37 Male with post renal AKI
A 38yrs old male patient presented with
CHIEF COMPLIANTS of loss of appetite since 6 months decreased sleep since 6 months, easy fatiguability from 4 months loin pain since 3 months and SOB from past 20days
HOPI
Patient was apparently asymptomatic 6months back then he had loss of appetite and decresed sleep(used to sleep nearly 8hours per day before).Then he had sob(grade 2),loin pain(which started in lower back midline and radiated to groin) and decreased urine output(350ml per day),for which he visited kims hospital.
PAST HISTORY
Not a k/c/o HTN,TB,DM,EPILEPSY, ASTHMA.
Previous surgeries: nephrostomy &left URSL
TREATMENT HISTORY
No relavent treatment history
FAMILY HISTORY
Not significant
PERSONAL HISTORY
Mixed Diet
loss of Appetite
Bowel movements are once in 8-10days
Decreased urine output
Sleep decreased
Addictions -Alcohol occassionally and smoking
No known allergies.
COURSE OF STAY IN HOSPITAL
6 months back ultrasound was done and they diagnosed as RIGHT GROSS and LEFT MODERATE HYDRONEPHROSIS
for which he underwent nephrostomy on 13/10/21(Under LA in Prone position parts Draped and Covered,Intial Puncture was Done With UIP NEEDLE in Post Axillary Line between Illac Crest and Coastal Margin, Track was Dilated With Facial Dilator upto 14 fr).
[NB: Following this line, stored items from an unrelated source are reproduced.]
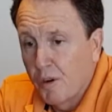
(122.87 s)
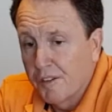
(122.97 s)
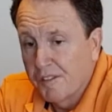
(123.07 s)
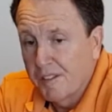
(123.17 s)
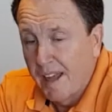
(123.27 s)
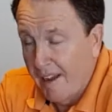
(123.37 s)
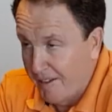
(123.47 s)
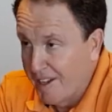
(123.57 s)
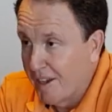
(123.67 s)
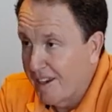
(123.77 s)
what is now
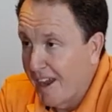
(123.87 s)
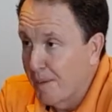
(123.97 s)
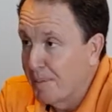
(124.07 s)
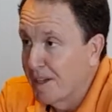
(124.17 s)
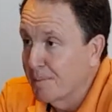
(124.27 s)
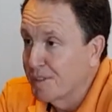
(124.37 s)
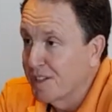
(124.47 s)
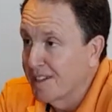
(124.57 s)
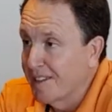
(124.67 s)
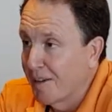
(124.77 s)

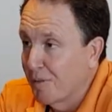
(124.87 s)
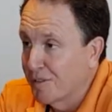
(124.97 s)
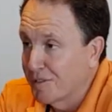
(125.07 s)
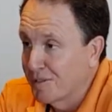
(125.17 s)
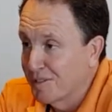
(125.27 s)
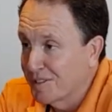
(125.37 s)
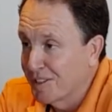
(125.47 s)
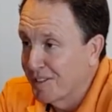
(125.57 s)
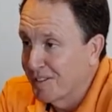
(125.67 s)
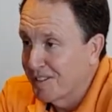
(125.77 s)
KPMG. They want to talk to
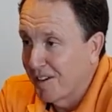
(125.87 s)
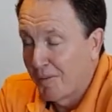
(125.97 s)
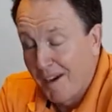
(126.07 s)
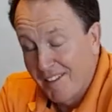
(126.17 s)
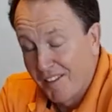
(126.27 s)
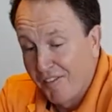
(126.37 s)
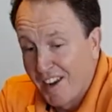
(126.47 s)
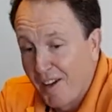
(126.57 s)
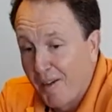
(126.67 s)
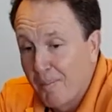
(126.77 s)
you. So I rang the
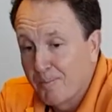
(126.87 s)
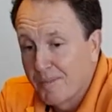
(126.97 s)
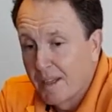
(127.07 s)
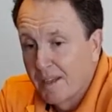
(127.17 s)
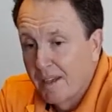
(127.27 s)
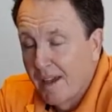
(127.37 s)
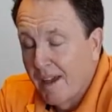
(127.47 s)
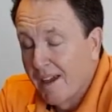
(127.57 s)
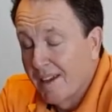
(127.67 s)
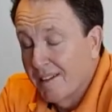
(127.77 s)
fellow up,
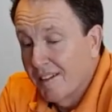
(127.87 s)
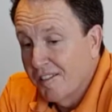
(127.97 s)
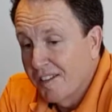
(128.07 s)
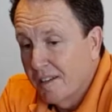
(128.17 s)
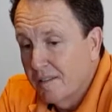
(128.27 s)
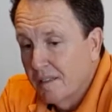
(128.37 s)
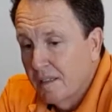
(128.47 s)
and he said,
&left URSL with DJ stenting on 20/10/21(In Lithotomy Position Parts Draped and Covered,
CYSTOSCOPY done with 19tr Cystoscope Left Utereric orifice identified and 0.035 Guide wire is passed into left ureter beyond stone 5/7.5 Ureteroscope Passed in LT Ureter Stone Identifed in upper ureter.Stone was fragmented with Lithotripten.Pnuematic and Laser lithotomy was done.fragments were removed.SFR/26cm DJ stent kept on LT side. Hemostasis secured.14fr FOLEY Kept as PUC procedure Uneventful)
and then discharged and suggested to follow Up next month
After discharge there is no improvement in his condition, so they suggested with 3 sessions of dialysis &Right URSL after a month but due to failure of dialysis through IJV on third session he was still in the hospital
GENERAL EXAMINATION
Patient was conscious, coherent well oriented to time,place , person.Well built and moderately nourished.
PALLOR WAS PRESENT
NO CYANOSIS
NO ICTERUS
NO CLUBBING
NO GENERALISED LYMPHADENOPATHY
NO EDEMA
VITALS::
TEMP AFEBRILE
PR 91bpm
RR 12cpm
BP 130/80mmHg
SYSTEMIC EXAMINATION
1.CVS
**S1 ,S2 heard
**No murmurs.
2.Respiratory system
**Dyspnoea- No
**Wheeze -No
**Position of trachea-Central
**Breath sounds-vesicular
3.ABDOMEN
**Shape of abdomen-scaphoid
**Tenderness-No
** Palpable mass-No
** Liver- Not palpable
**Spleen - Not palpable
**Bowel sounds - No
4.CNS
** No abnormalities detected
Provisional diagnosis :
AKI on CKD secondary to post renal obstruction with B/L ureteric calculi with B/L hydronephrosis.
S/P - Left URSL with DJ stenting done.